1 In order for trace fossil names to be useful, they should communicate specific information about the biogenic structures to which they are applied (Rindsberg 2012). To that end, those who establish names for trace fossils should seek out meaningful characteristics (ichnotaxobases) to apply to the description of the trace fossils so that they can be differentiated from each other (Bertling 2007).
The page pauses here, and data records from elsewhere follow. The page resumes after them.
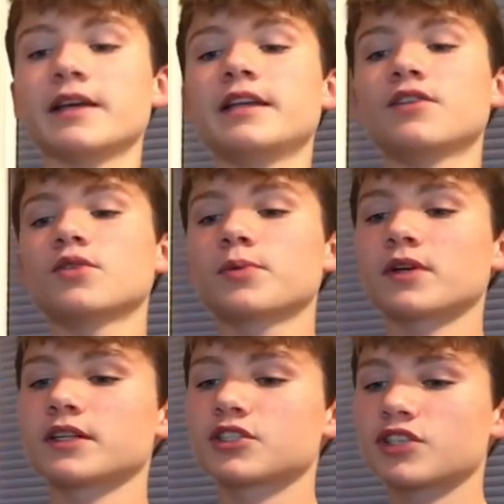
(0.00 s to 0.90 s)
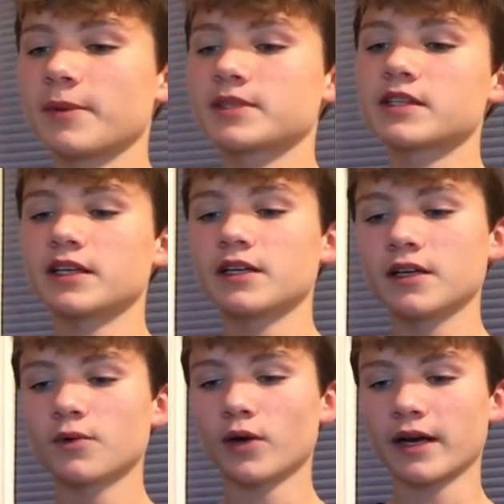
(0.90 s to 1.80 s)
83 plus, Champions League,
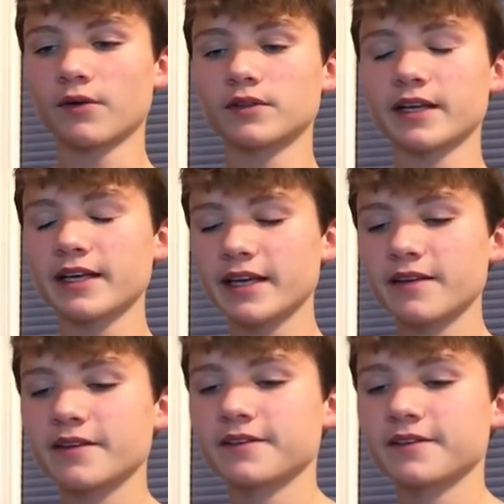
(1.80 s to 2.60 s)
walkout. Dang it.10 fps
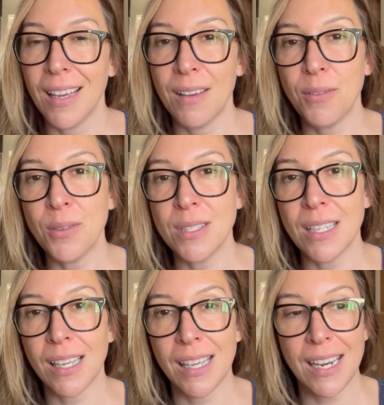If you're
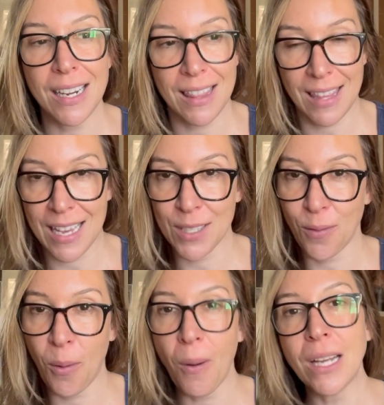still here, thanks
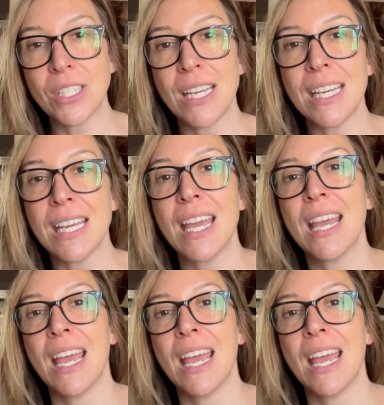for watching.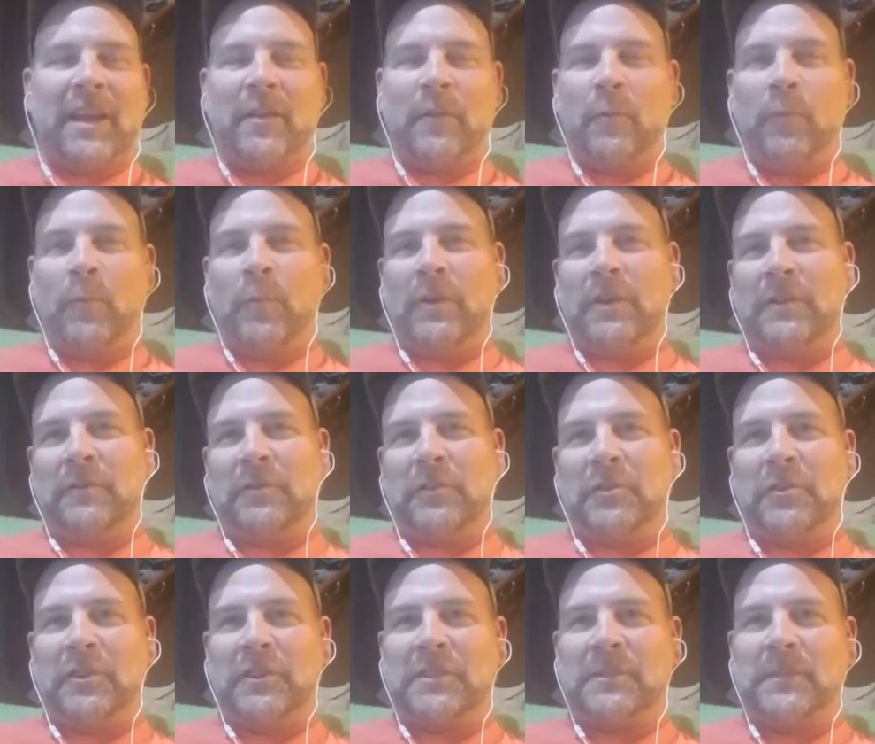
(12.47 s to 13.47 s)
had a wonderful
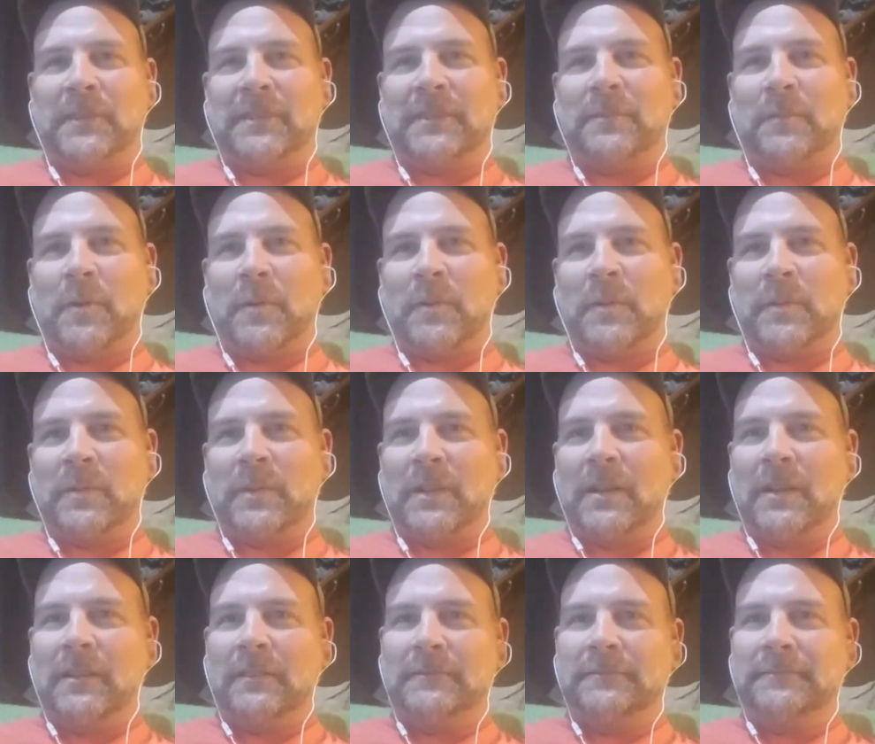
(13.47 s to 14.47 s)
Christmas while we were
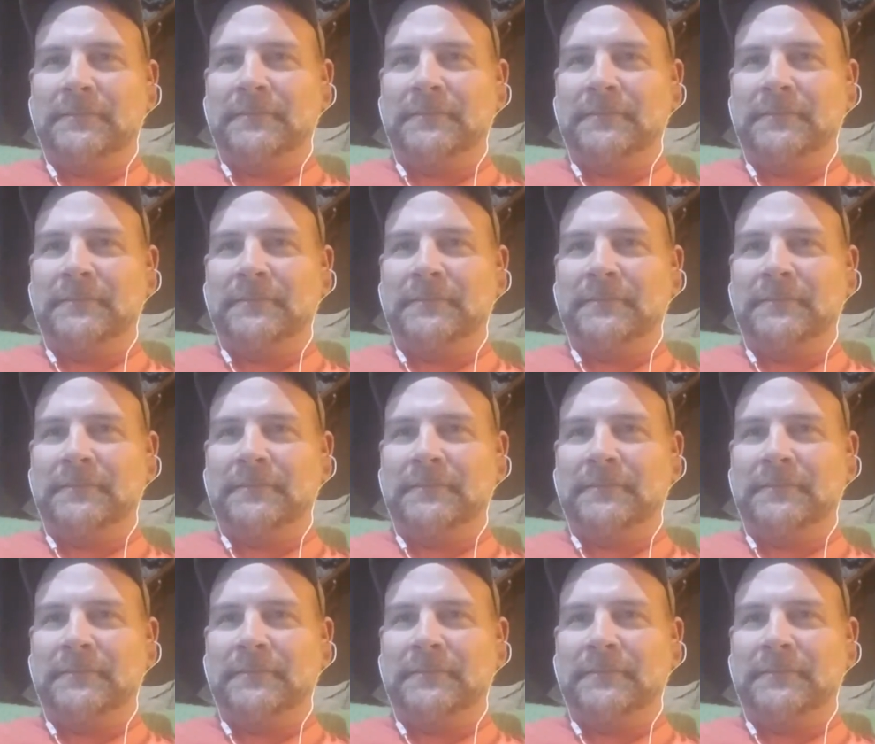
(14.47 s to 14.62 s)
gone.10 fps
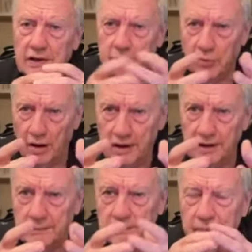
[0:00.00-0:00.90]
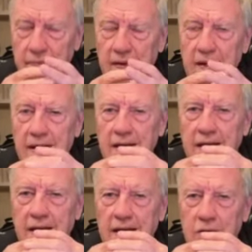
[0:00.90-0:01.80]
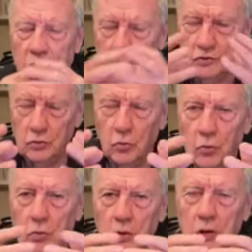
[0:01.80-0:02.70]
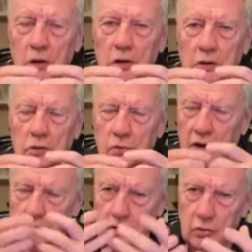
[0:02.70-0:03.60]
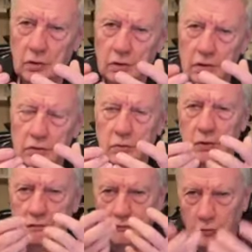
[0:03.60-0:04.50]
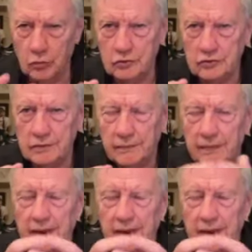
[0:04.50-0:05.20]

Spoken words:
his bride, to restore, to reassure, to reinforce,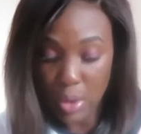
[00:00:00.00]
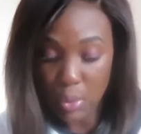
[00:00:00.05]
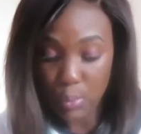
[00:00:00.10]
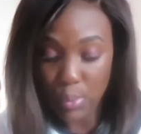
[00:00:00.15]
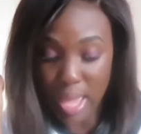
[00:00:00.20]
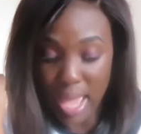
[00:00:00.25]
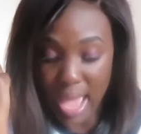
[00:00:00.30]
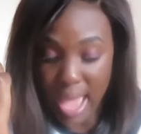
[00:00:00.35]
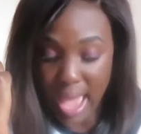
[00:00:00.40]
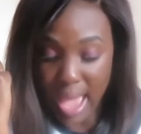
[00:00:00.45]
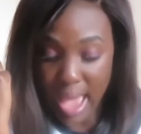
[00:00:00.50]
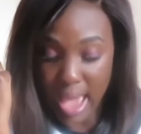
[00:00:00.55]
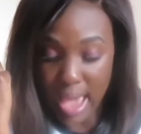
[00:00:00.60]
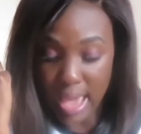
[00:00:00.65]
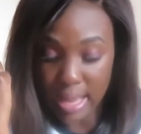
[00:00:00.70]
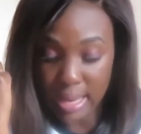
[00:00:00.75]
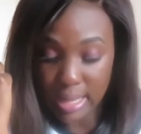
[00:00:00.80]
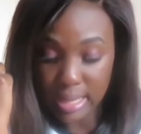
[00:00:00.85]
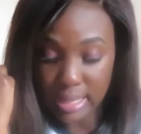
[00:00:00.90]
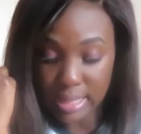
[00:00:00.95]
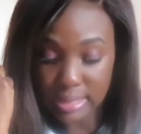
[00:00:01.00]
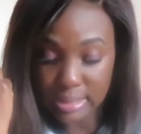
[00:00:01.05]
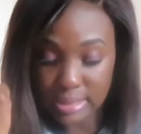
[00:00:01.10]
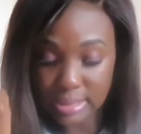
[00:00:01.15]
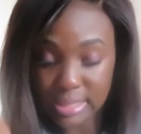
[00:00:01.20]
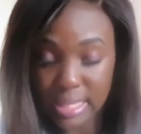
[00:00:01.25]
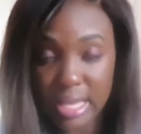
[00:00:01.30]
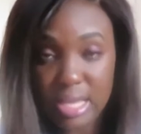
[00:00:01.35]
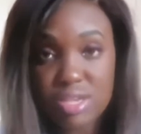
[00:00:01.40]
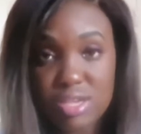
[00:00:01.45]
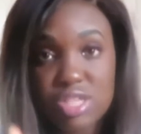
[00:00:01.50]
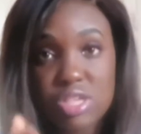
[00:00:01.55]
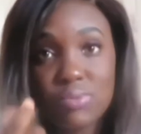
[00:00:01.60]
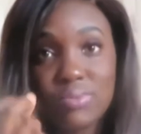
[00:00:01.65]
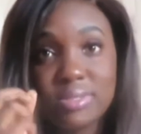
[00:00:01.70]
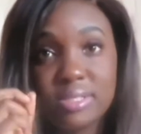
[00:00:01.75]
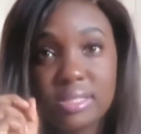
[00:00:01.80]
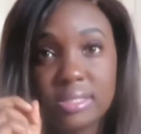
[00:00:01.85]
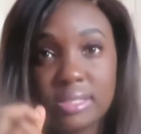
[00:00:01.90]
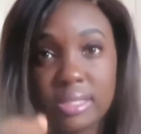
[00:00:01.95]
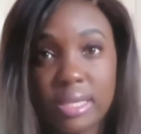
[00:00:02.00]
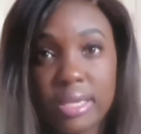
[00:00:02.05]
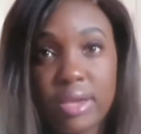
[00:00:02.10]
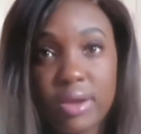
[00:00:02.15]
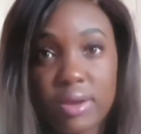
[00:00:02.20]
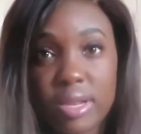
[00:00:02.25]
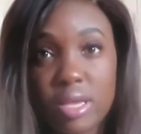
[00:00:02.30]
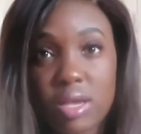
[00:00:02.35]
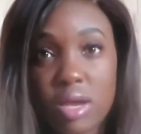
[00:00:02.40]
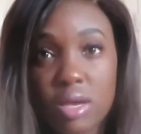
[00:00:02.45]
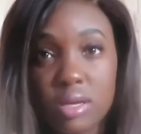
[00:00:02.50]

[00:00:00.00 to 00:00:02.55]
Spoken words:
We had Dee. She was the security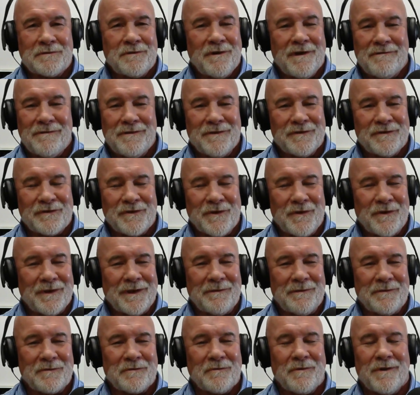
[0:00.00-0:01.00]
12 years
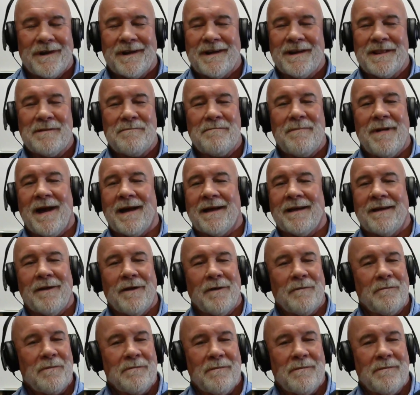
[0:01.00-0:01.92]
old. I was working in the backyard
In practice, however, what is considered a meaningful characteristic is subjective, and many different ichnotaxobases have been used in ichnology.

2 Recently, much progress has been made in standardizing what are considered valid ichnotaxobases. For invertebrate trace fossils, Bromley (1996) and many others (e.g., Pickerill 1994; Goldring et al. 1997; Bertling et al. 2006; Bertling 2007; Minter et al. 2007; Buatois and Mángano 2011) have proposed that names should be based on trace morphology, which is an expression of the maker’s behavior. Most researchers (e.g, Trewin 1994; Bertling et al. 2006; Bertling 2007; Knaust 2012) agree that, for invertebrate trackways, the important ichnotaxobases should include the shape, dimen-sions, and spatial arrangement of the tracks, coupled with other features such as the presence or absence of drag marks.

3 The lack of standard ichnotaxobases, e specially early in the history of ichnology, has led to a plethora of ichnotaxa, many of which are poorly defined and/or illustrated, and some of which are likely subjective synonyms of others (Häntzschel 1975; Pickerill 1994). Various researchers (e.g., Osgood 1970) have called for ichnotaxonomists to undertake the work of reevaluating invertebrate taxa in an attempt to reduce the number of unnecessary ichnogenera and ichnospecies. The invertebrate ichnotaxa described by Edward Hitchcock in the Nineteenth Century are among those that are badly in need of revision due to his excessive splitting of taxa (Olsen et al. 1992; Keighley and Pickerill 1998; Rain-forth 2005; Minter and Braddy 2009).

4 Work has already begun, typically one taxon at a time, to address the taxonomy of Hitchcock’s ichnotaxa (e.g., Minter et al. 2012; Lucas et al. 2013; Dalman and Lucas 2015; Getty, 2016, 2017, 2018; Goldstein and Getty, 2017), but given that Hitchcock established 31 ichnogenera and 60 ichnospecies, much additional work is necessary. The present study, which examines the ichnogenus Conopsoides, is a continuation of this ongoing effort to reevaluate Hitchcock’s ichnotaxonomy.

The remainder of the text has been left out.